(INFORMATION GIVEN)
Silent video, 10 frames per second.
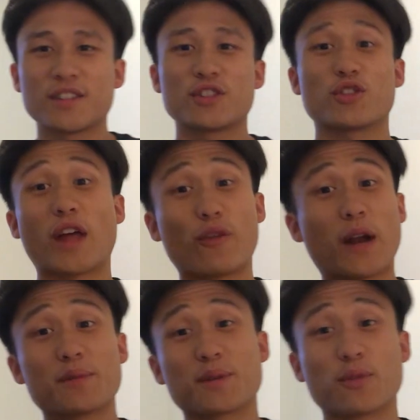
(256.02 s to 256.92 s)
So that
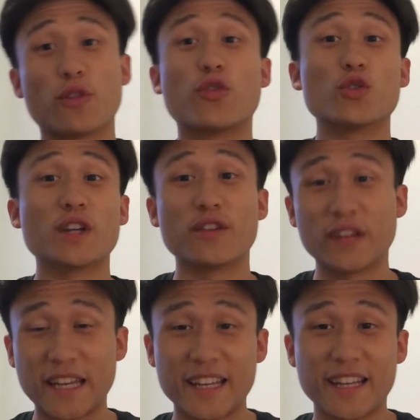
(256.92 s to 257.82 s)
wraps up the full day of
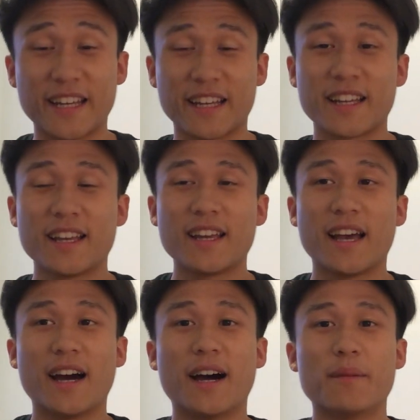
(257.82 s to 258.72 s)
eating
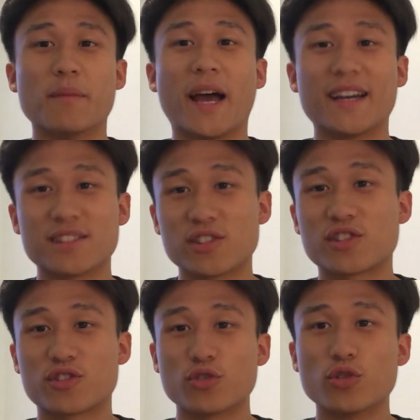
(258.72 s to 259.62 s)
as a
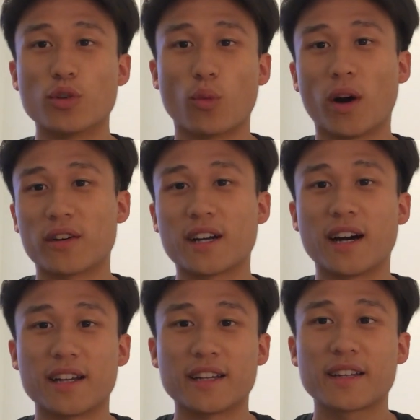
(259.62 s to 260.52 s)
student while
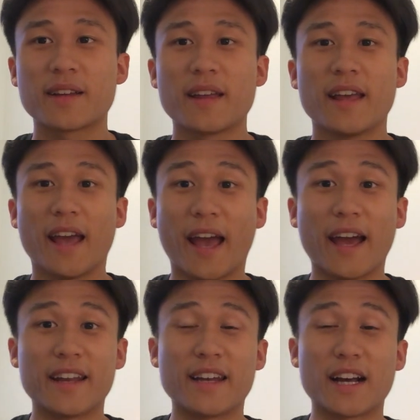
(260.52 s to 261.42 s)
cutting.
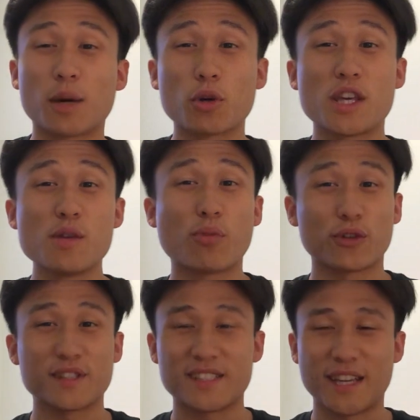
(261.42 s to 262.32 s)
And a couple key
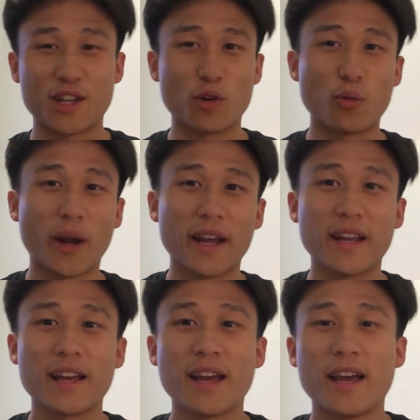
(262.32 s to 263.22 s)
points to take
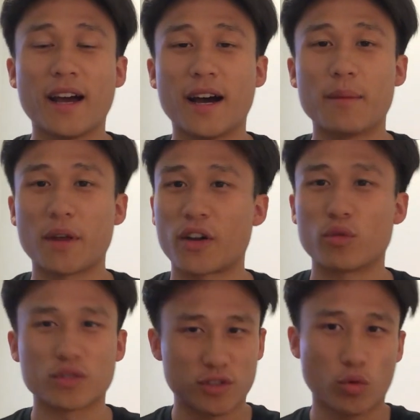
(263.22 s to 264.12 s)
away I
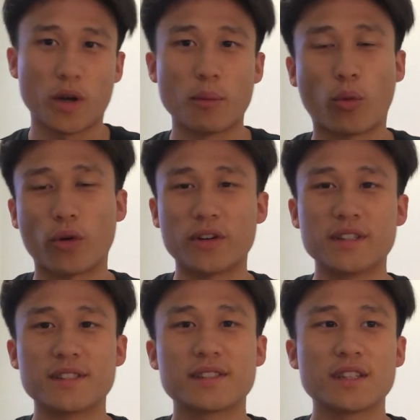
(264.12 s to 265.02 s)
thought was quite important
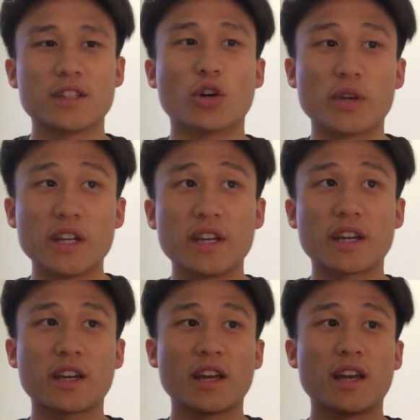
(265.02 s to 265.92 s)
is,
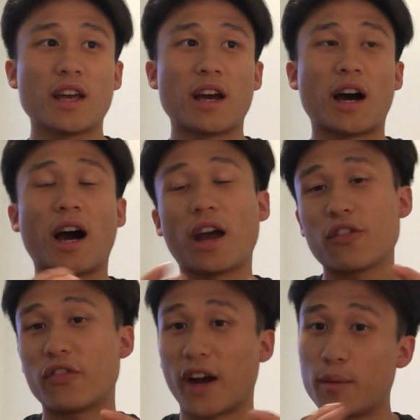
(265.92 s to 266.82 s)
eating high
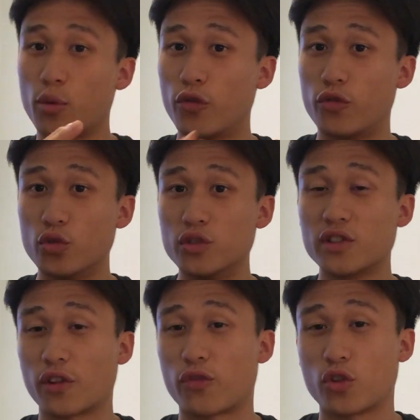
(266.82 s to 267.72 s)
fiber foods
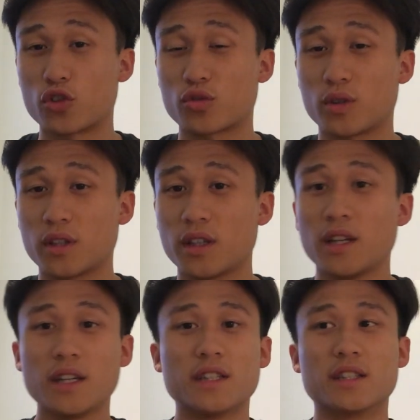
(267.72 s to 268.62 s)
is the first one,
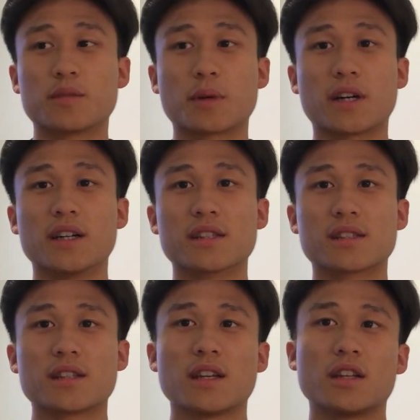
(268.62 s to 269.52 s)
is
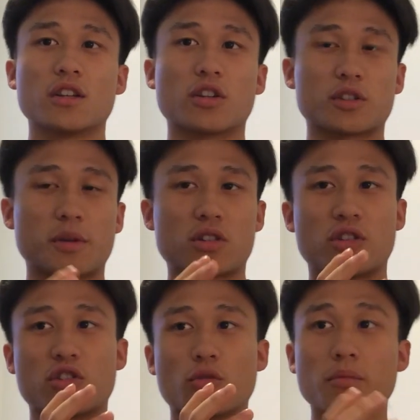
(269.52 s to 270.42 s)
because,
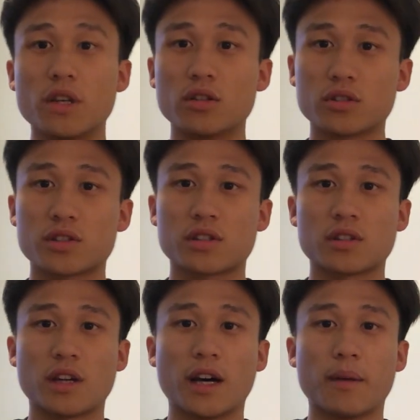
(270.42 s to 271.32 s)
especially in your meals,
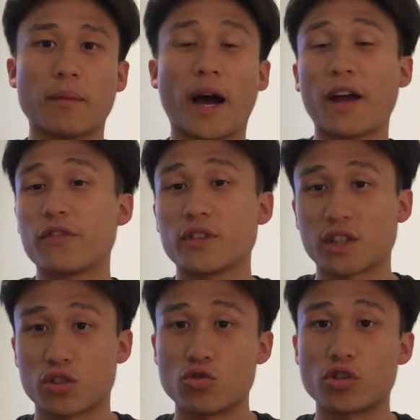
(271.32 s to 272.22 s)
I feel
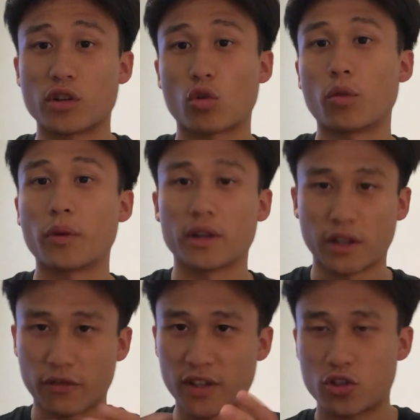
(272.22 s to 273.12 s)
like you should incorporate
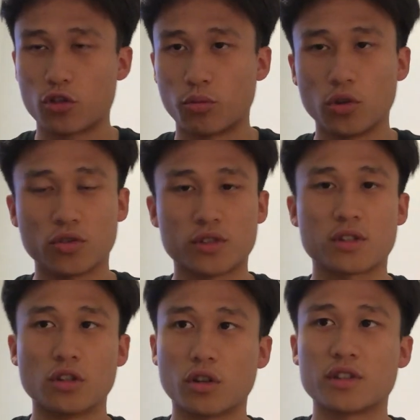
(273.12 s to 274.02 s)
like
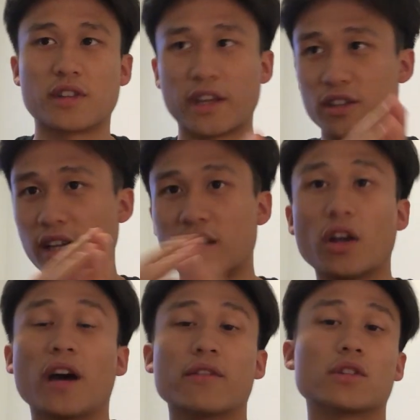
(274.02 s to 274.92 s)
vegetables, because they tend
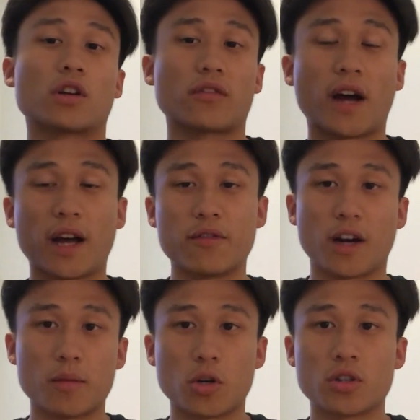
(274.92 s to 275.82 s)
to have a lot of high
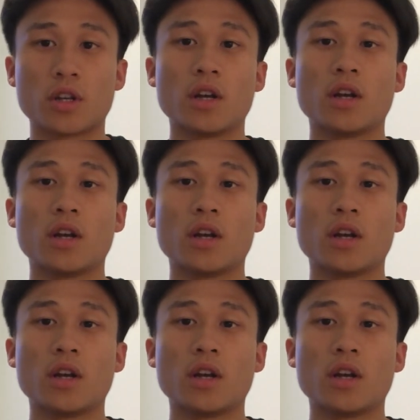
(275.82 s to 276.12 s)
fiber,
(End INFORMATION GIVEN)
(INFORMATION GIVEN)
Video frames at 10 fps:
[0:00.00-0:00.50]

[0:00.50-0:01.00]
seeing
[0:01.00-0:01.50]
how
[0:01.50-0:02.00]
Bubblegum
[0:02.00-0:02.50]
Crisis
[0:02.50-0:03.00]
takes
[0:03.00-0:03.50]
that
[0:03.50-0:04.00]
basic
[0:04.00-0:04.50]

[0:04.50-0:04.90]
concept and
(End INFORMATION GIVEN)
(INFORMATION GIVEN)
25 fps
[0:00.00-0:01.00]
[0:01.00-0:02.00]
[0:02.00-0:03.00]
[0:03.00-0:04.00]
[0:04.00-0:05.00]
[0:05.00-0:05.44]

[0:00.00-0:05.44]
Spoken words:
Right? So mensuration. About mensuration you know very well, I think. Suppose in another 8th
(End INFORMATION GIVEN)
TASK INSTRUCTIONS
Within the entries above, find each line where "frames" appears; copy every one.

ANSWER TO THIS TASK
Silent video, 10 frames per second.
Video frames at 10 fps:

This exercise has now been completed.